» **TO DO**: The records below are to be reproduced exactly, with the pictures left out.

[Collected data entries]
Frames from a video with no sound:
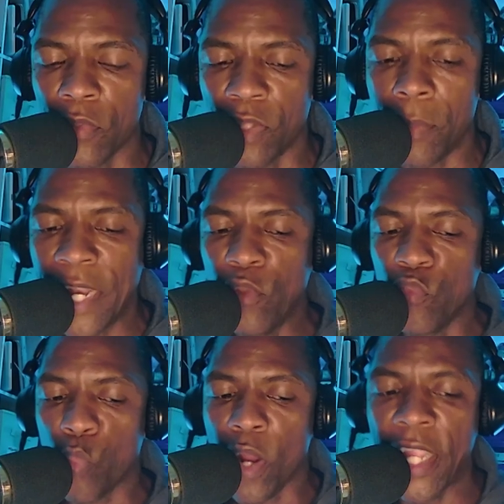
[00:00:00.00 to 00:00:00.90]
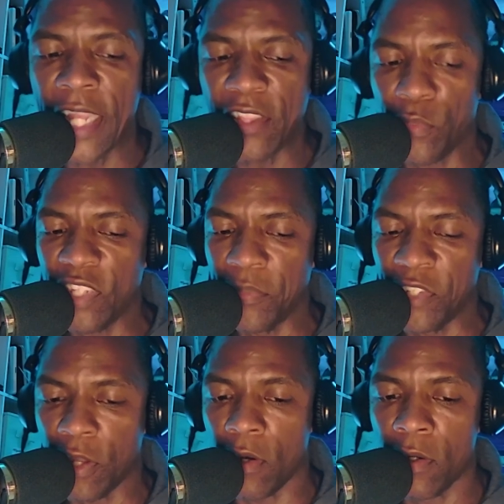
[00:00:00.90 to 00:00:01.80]
somebody who's working at the
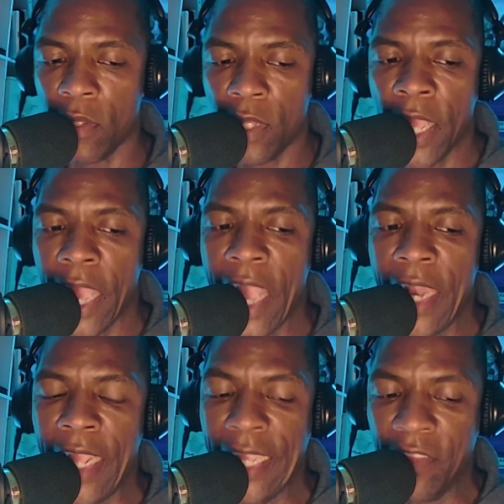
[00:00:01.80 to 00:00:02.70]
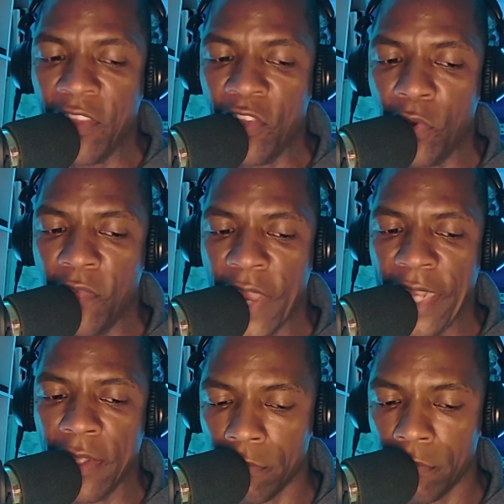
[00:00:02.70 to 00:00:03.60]
reception hall. And then gets into a
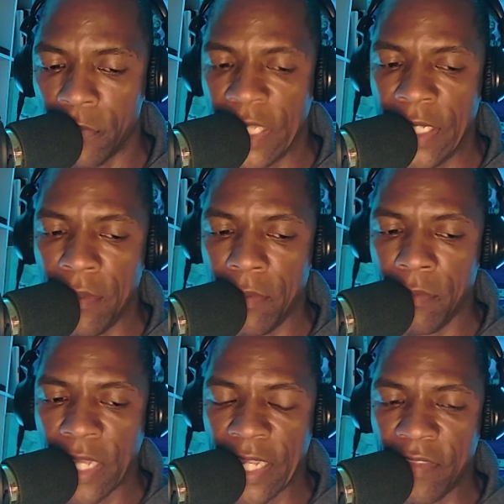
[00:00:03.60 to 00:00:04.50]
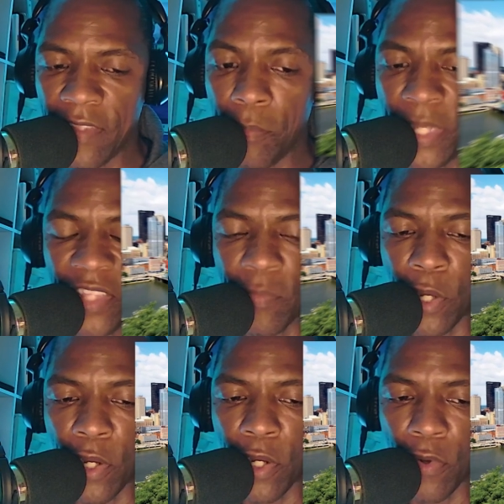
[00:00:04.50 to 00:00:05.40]
fight in, I guess, in
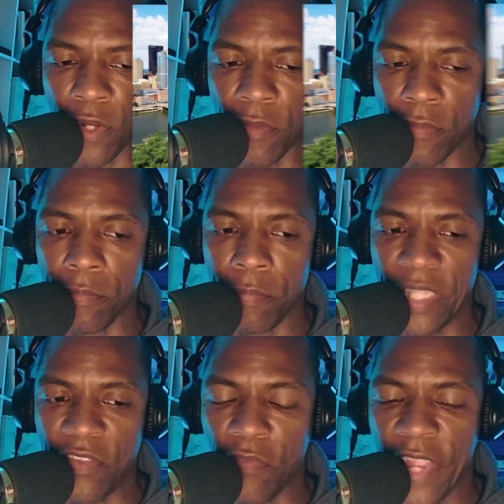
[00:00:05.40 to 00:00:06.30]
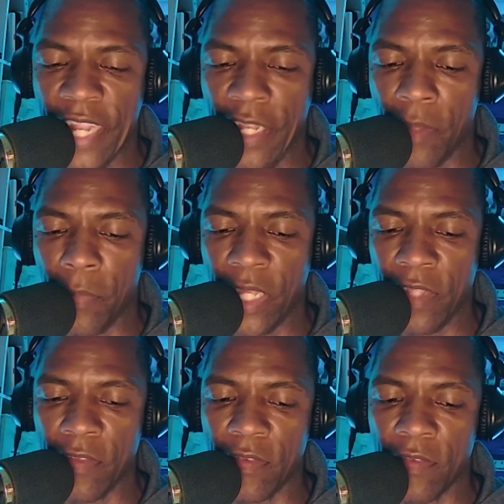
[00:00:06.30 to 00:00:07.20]
Pittsburgh or in Pennsylvania,
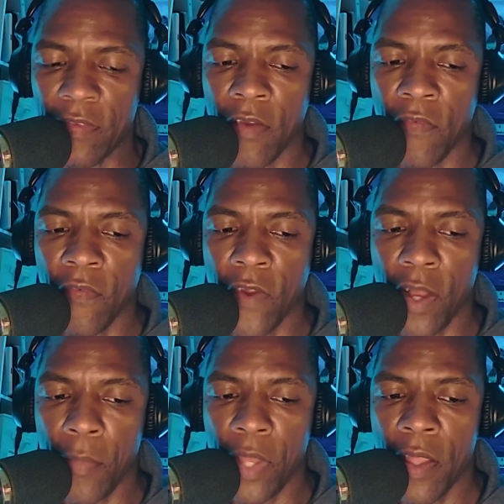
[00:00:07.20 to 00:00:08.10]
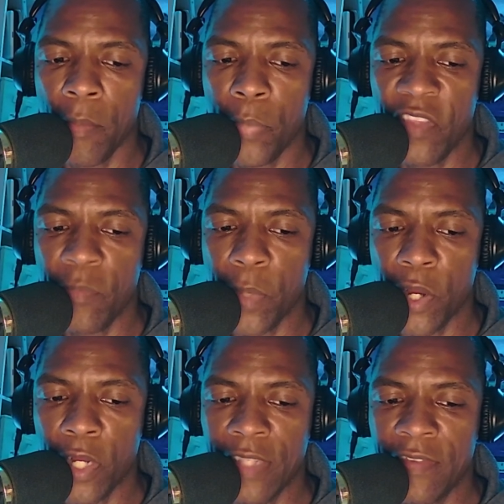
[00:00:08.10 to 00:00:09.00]
because it's from
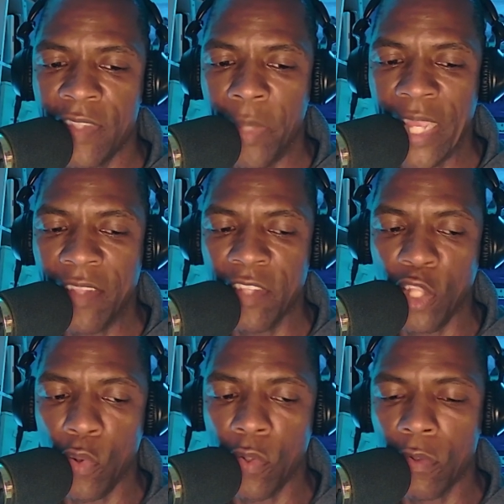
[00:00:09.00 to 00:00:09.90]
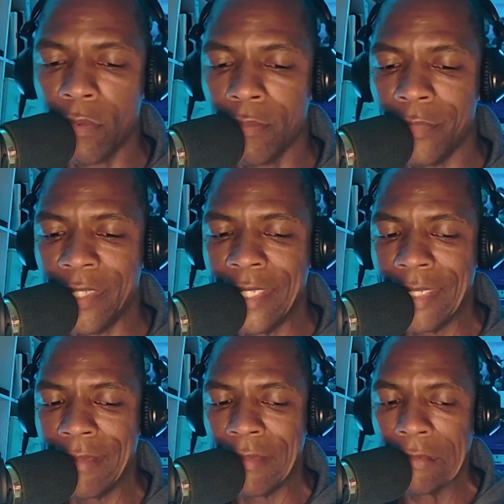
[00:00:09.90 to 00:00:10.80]
Pittsburgh,
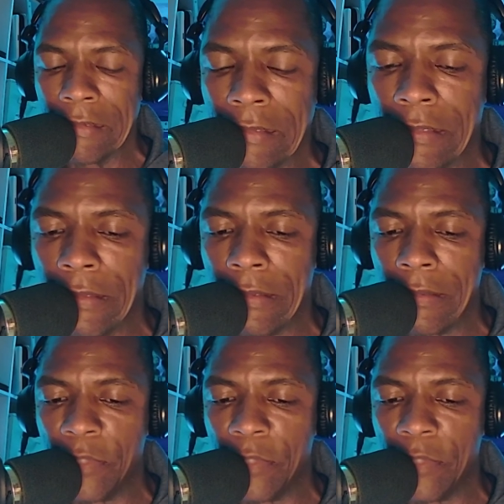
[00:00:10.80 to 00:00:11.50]
CBSLocal.com.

» **EXERCISE OUTPUT**:
Frames from a video with no sound:
[00:00:00.00 to 00:00:00.90]
[00:00:00.90 to 00:00:01.80]
somebody who's working at the
[00:00:01.80 to 00:00:02.70]
[00:00:02.70 to 00:00:03.60]
reception hall. And then gets into a
[00:00:03.60 to 00:00:04.50]
[00:00:04.50 to 00:00:05.40]
fight in, I guess, in
[00:00:05.40 to 00:00:06.30]
[00:00:06.30 to 00:00:07.20]
Pittsburgh or in Pennsylvania,
[00:00:07.20 to 00:00:08.10]
[00:00:08.10 to 00:00:09.00]
because it's from
[00:00:09.00 to 00:00:09.90]
[00:00:09.90 to 00:00:10.80]
Pittsburgh,
[00:00:10.80 to 00:00:11.50]
CBSLocal.com.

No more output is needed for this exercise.